Sarah Aerni is Director of Data Science and Engineering at Salesforce Einstein, where she leads teams building artificial intelligence-powered applications across the Salesforce platform. She is passionate about agile data science, and creates working environments that foster diversity and inclusion.  

Sarah spends her spare time traveling and volunteering for organizations such as Women in Machine Learning. She holds a PhD in Biomedical Informatics from Stanford University where she focused on research at the intersection of machine learning and the biology of cancer, aging, and development. We caught up with her for a discussion on data science and machine learning.

In one word, what makes a good data scientist?

Above all, good data scientists are relentless. What I mean by that is they understand how to explore data with a sense of curiosity. When you’re building a model, if you do not interrogate the model, you miss a lot of nuance. I’ll give you an example: Even if your model seems accurate, you need to question why it is so accurate.

I recently heard an example where a team built a model that predicted if a lung in an x-ray is diseased. The model performed well on test data but then didn’t do well with new data. It turned out, the model itself was not using features of the lung, but instead of the pen markings from the radiologists. These annotations are only there when an expert already detected the disease - meaning the radiologist already answered this question. Interrogating the model further would have revealed this information. The moral of the story is to question everything, even if you like the answer. 

How did you become a data scientist?

My journey in data science started in grad school, where I was doing a PhD in biomedical informatics (I spent many days studying worms and cancer). Early on in my career, I had always been involved in the early iteration of everything and I quickly realized I really wanted to have impact at a massive scale. And that’s what Salesforce offers me, putting things into production for 150,000 plus customers and being able to democratize AI and take it from working in small, very precise instances, to making something that every Salesforce customer can deploy and leverage.

You’ve had an interest in agile data science.

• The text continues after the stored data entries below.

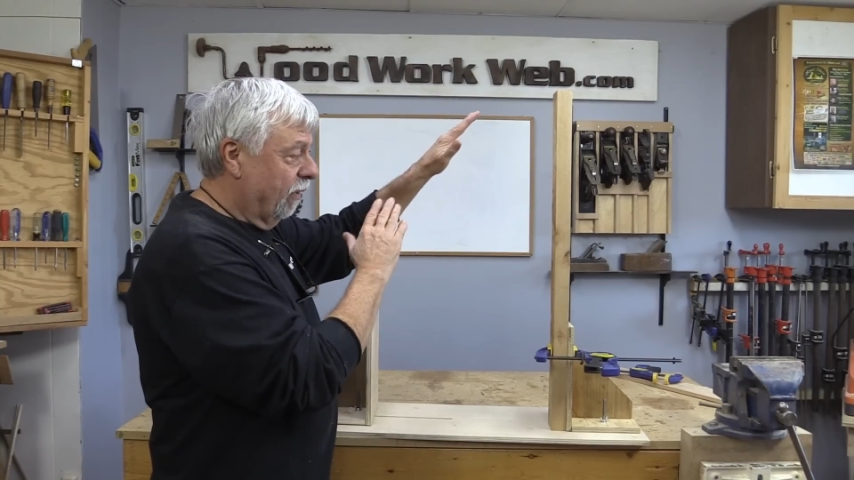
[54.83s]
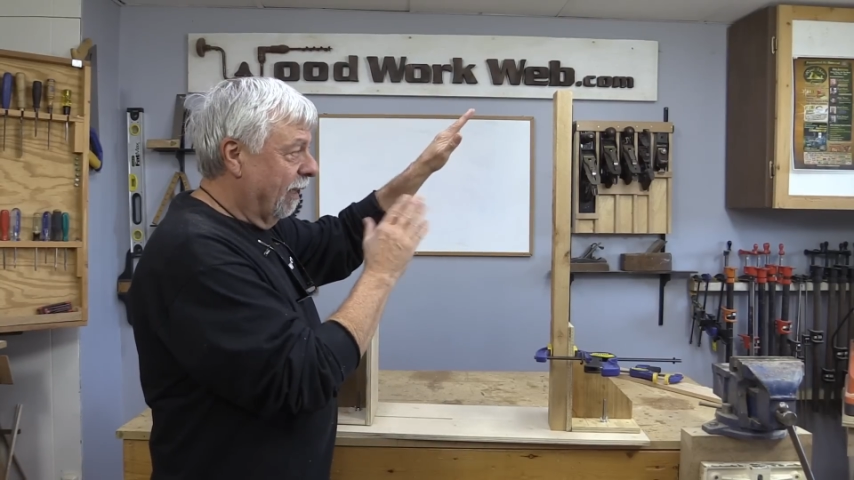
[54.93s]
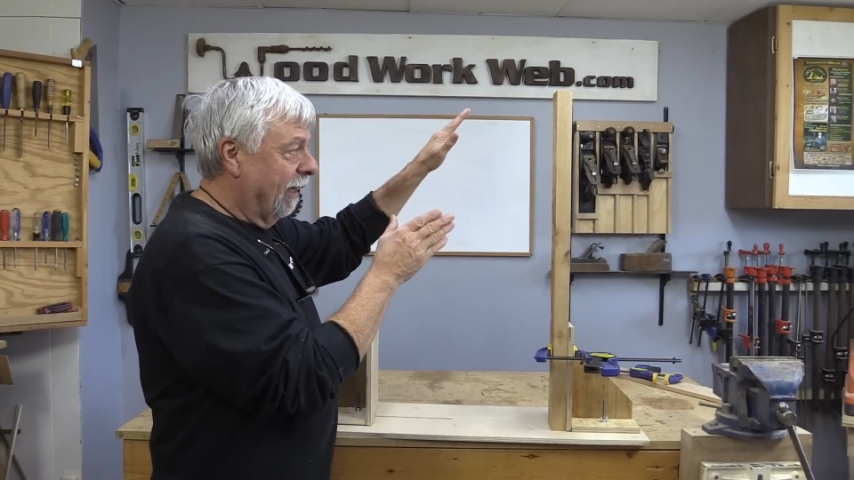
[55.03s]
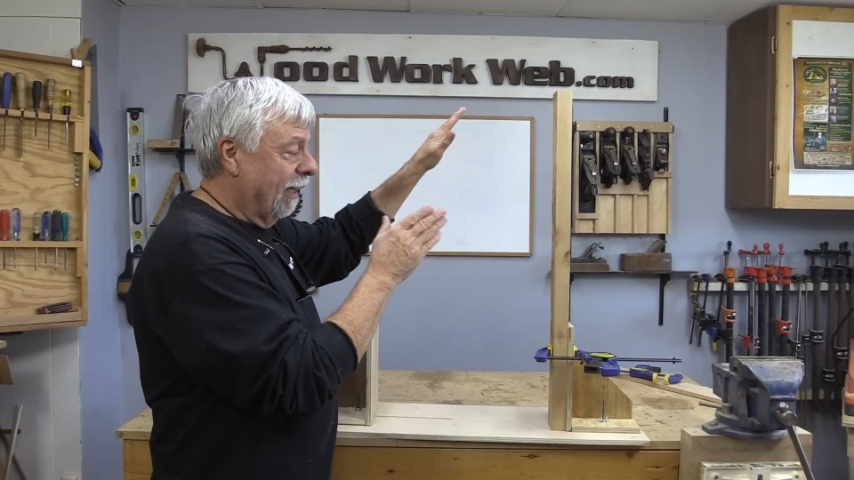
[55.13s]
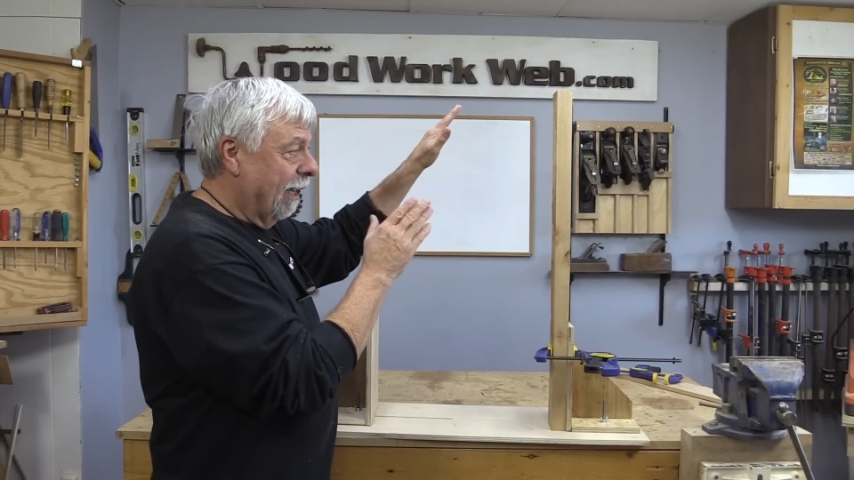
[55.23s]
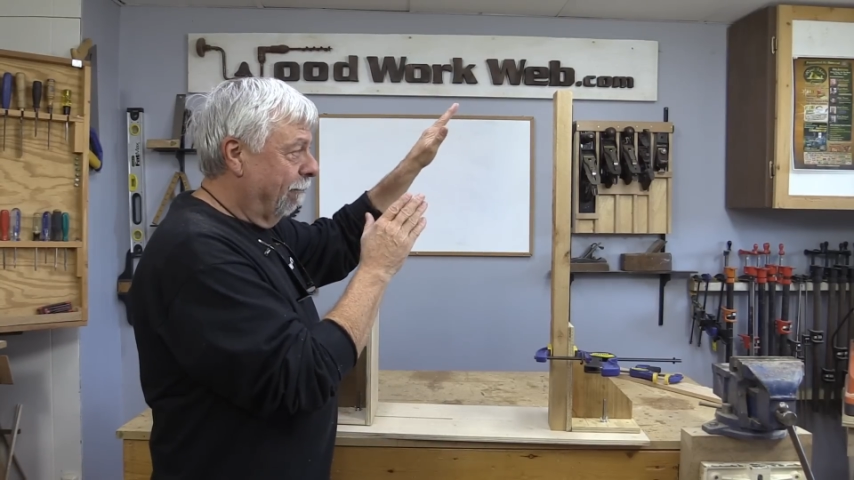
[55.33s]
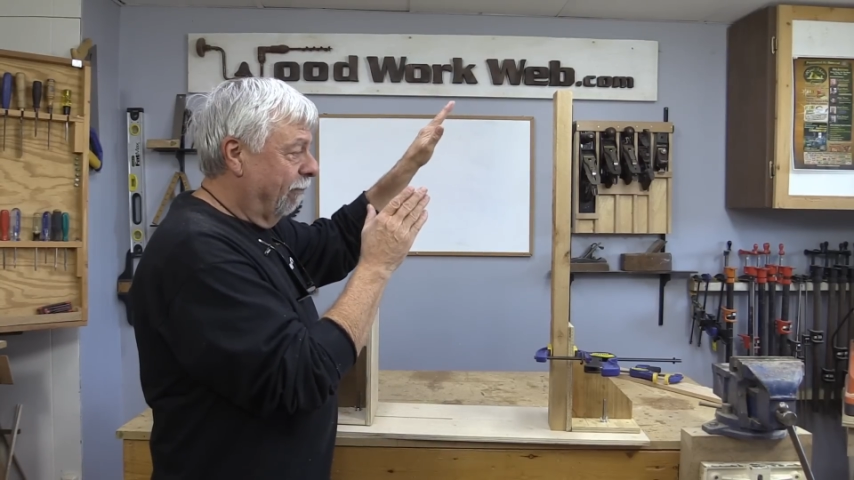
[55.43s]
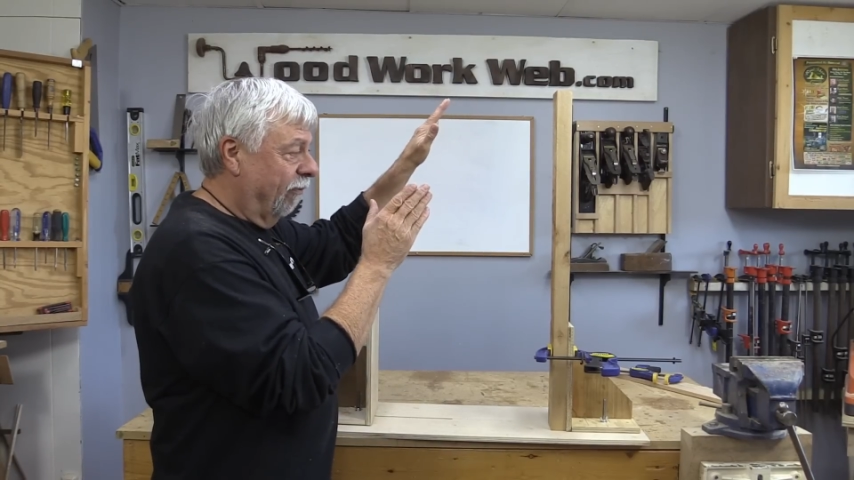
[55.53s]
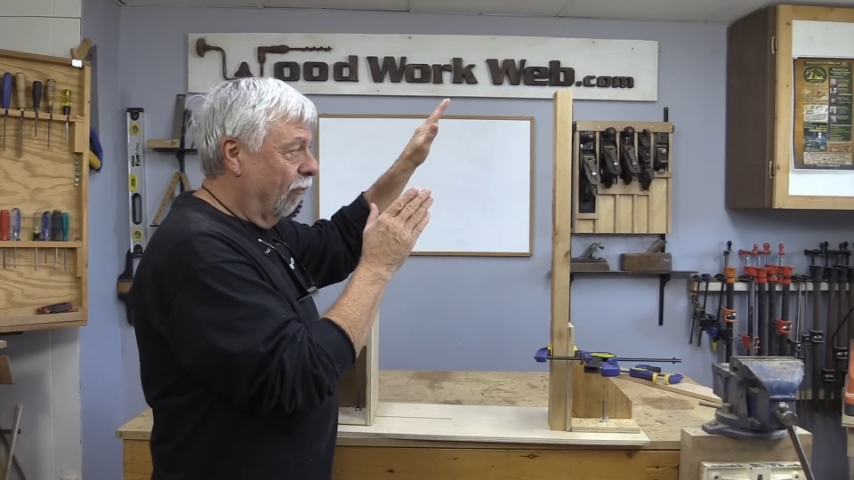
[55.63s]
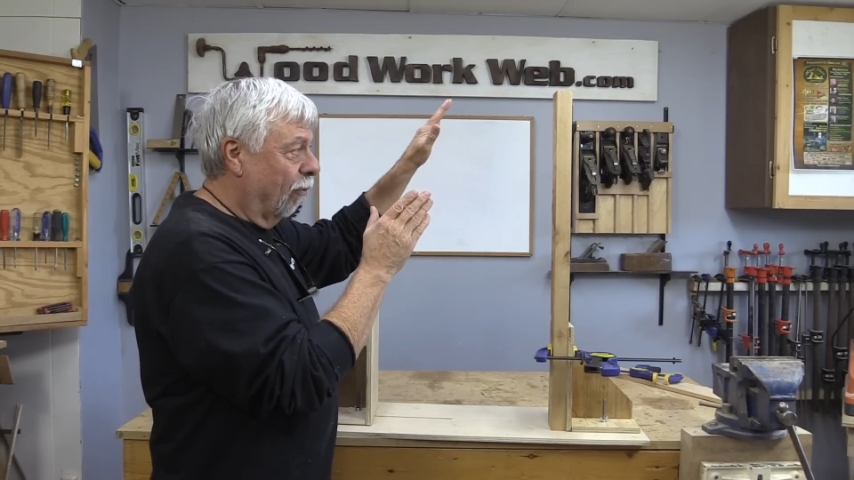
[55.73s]
setting
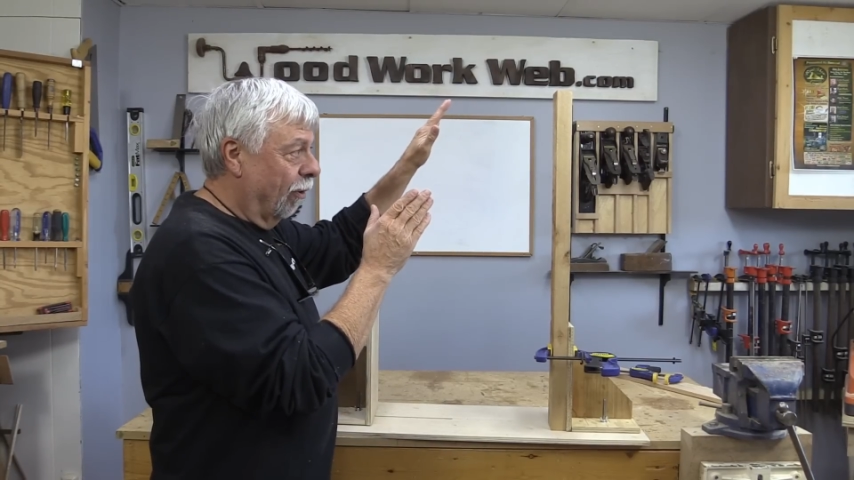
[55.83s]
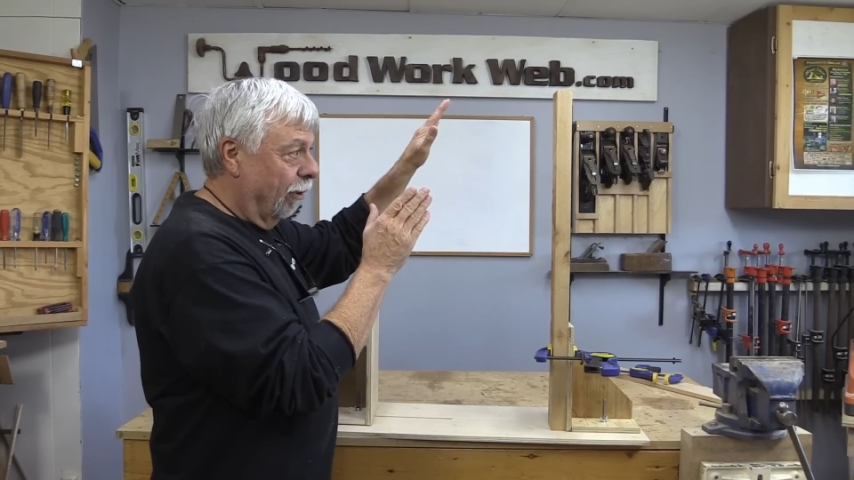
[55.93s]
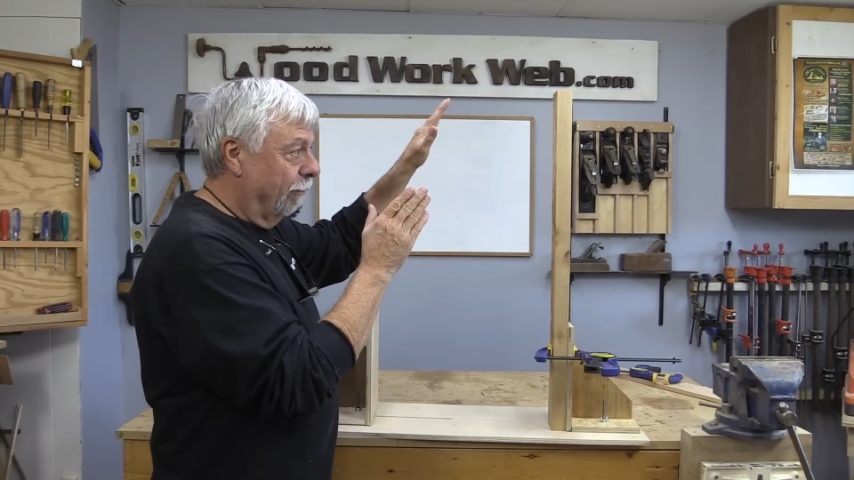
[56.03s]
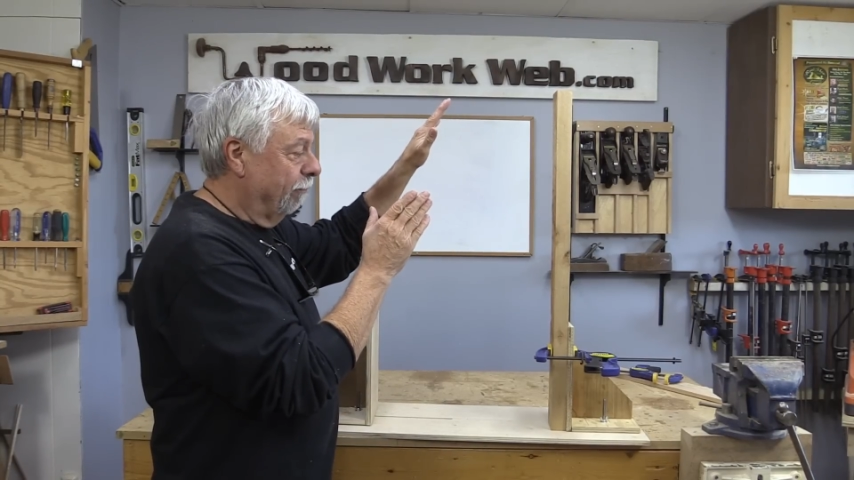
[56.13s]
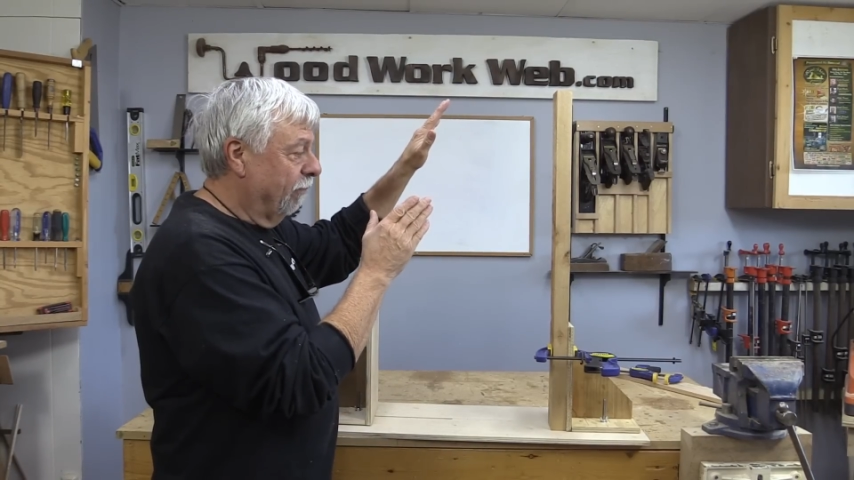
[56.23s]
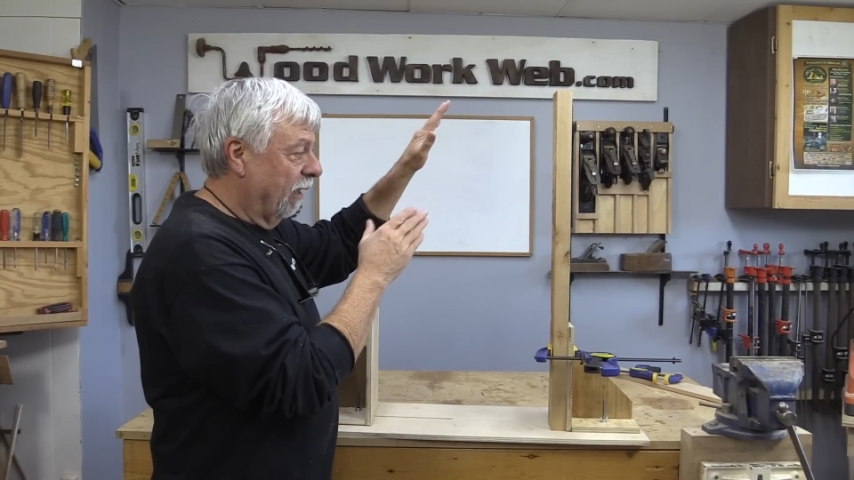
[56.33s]
up for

What is that?

There is a lot of talk right now about building out trusted AI.  Businesses want a model that is perfectly accurate in perpetuity, which will never happen. Data will and should change over time, and you have to refresh your models and stay agile. Data scientists are resistant to the concept of agility for a few reasons. One is an experience I had myself of trying to lift and drop in the existing agile methodology for software development without understanding the needs of data scientists. What we’ve learned is we need to provide a platform to support data scientists so they can iterate and experiment.

The second point of resistance that data scientists encounter simply comes from lack of communication. Data scientists and engineers sometimes do not fully understand each other. It turns out that data scientists need a lot of common tools like monitoring and alerting but need them adapted to fit our purposes. At Salesforce, we have hybrid teams to support this adaptation. 

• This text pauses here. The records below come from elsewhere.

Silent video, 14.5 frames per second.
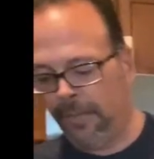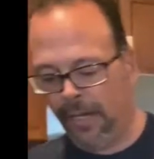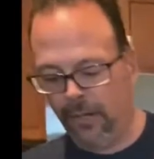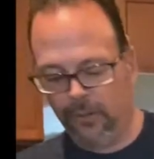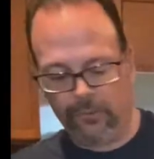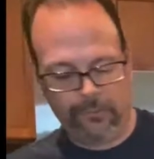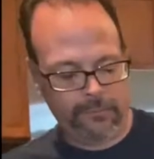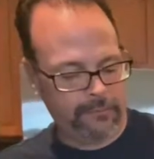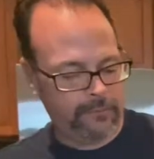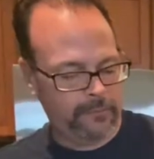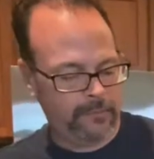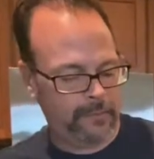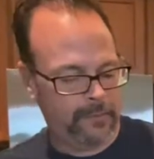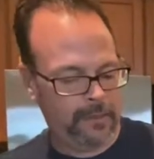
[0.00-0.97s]
out.
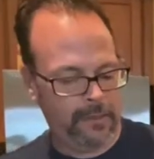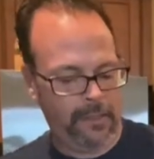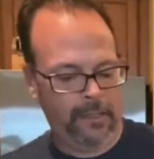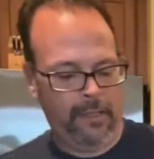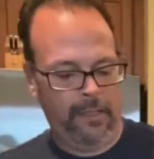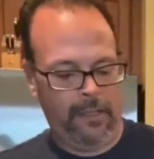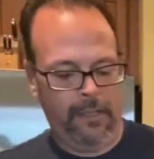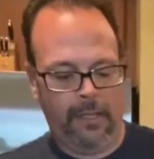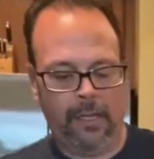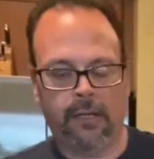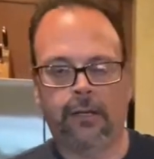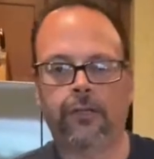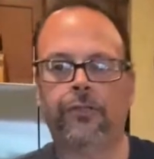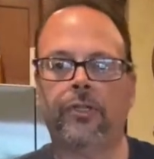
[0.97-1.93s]

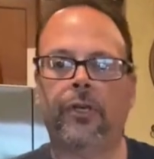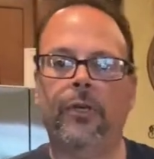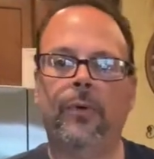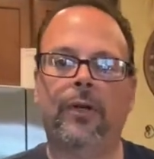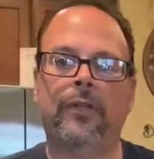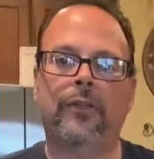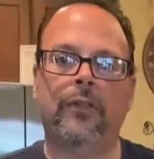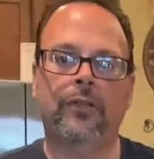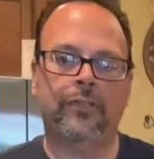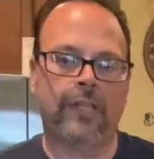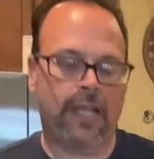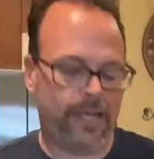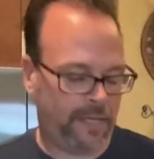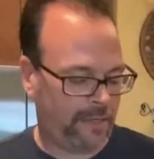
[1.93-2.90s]
I'm gonna show you what it looks
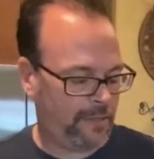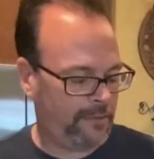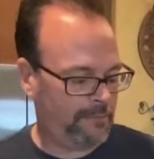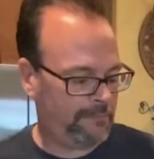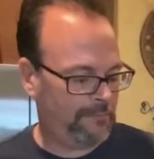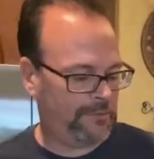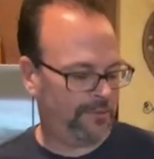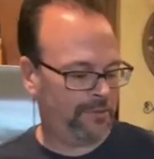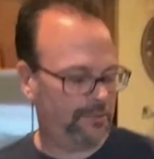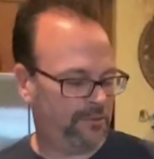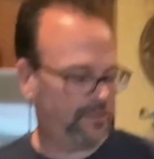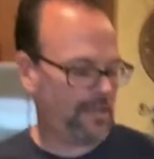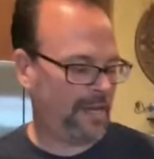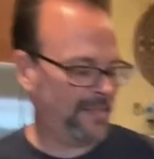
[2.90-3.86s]
like.
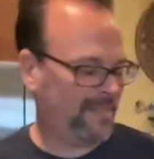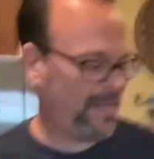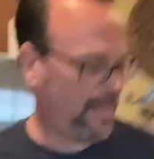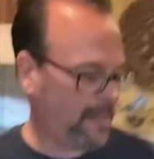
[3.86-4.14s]
I set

Automated machine learning. What does that mean?

This is a super important term for the entire industry to start thinking about. Automated machine learning is really about democratization. Right now, if a company traditionally wanted to start deploying machine learning in production, they would likely spin up a team and start building from scratch. If they build another model, they’ll likely spin up another team and build another platform. You see a pattern forming here.

At Salesforce, with 150,000 customers, we can’t follow that paradigm - nor should anyone. Ask yourself how do we leverage all teams and what they have built, their data transformation, data cleansing, and evaluation metrics? How can we take things that we’ve all done multiple times and automate them? 

What are some of the most exciting challenges in AI today?

Democratization is exciting - putting tools in the hands of business experts. Historically, we've taken an approach of developing unicorns. A unicorn is somebody that enjoys working with data and likes the engineering challenges that come with deploying and iterating on models in production, and on top of that is expected to be an expert in a part of a business.

Consider the question, how can a data scientist understand how to transform a business better than someone who has decades of experience in running, say, healthy customer service organizations? We have to focus on creating balanced teams. We need to leverage everyone’s expertise to transform businesses. I believe building teams and tools where we leverage diverse sets of skills and points of view will be the most successful.